Dataset entries:
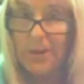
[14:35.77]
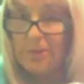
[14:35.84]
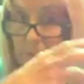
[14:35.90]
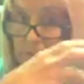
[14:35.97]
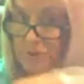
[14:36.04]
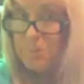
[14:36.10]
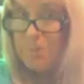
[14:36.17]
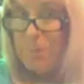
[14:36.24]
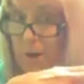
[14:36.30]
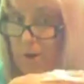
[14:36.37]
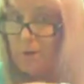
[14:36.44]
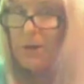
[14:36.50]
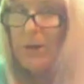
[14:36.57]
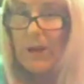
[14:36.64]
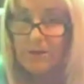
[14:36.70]
that's
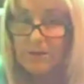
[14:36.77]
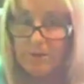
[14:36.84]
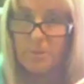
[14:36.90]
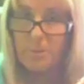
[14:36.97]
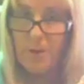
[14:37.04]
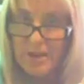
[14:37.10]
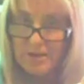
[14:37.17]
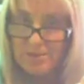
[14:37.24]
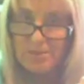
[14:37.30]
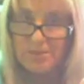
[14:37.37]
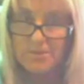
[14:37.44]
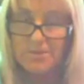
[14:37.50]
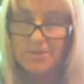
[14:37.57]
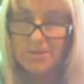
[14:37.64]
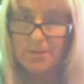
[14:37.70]
buried under the
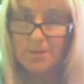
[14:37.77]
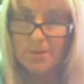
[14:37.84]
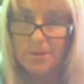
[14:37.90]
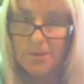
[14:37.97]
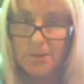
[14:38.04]
masses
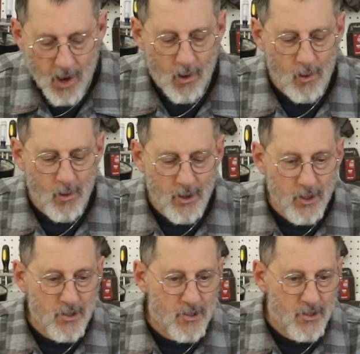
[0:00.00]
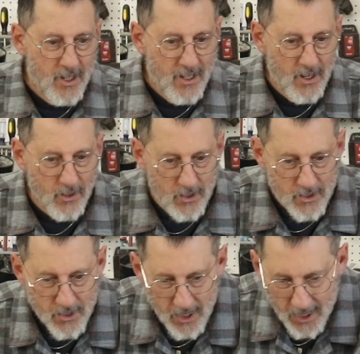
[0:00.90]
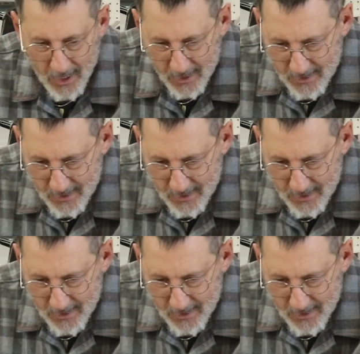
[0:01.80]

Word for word: oh, here's here is the uh,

* _Exercise objective_
Set down the records again exactly as they appear, leaving each picture behind.

* _Answer space_
[14:35.77]
[14:35.84]
[14:35.90]
[14:35.97]
[14:36.04]
[14:36.10]
[14:36.17]
[14:36.24]
[14:36.30]
[14:36.37]
[14:36.44]
[14:36.50]
[14:36.57]
[14:36.64]
[14:36.70]
that's
[14:36.77]
[14:36.84]
[14:36.90]
[14:36.97]
[14:37.04]
[14:37.10]
[14:37.17]
[14:37.24]
[14:37.30]
[14:37.37]
[14:37.44]
[14:37.50]
[14:37.57]
[14:37.64]
[14:37.70]
buried under the
[14:37.77]
[14:37.84]
[14:37.90]
[14:37.97]
[14:38.04]
masses
[0:00.00]
[0:00.90]
[0:01.80]

Word for word: oh, here's here is the uh,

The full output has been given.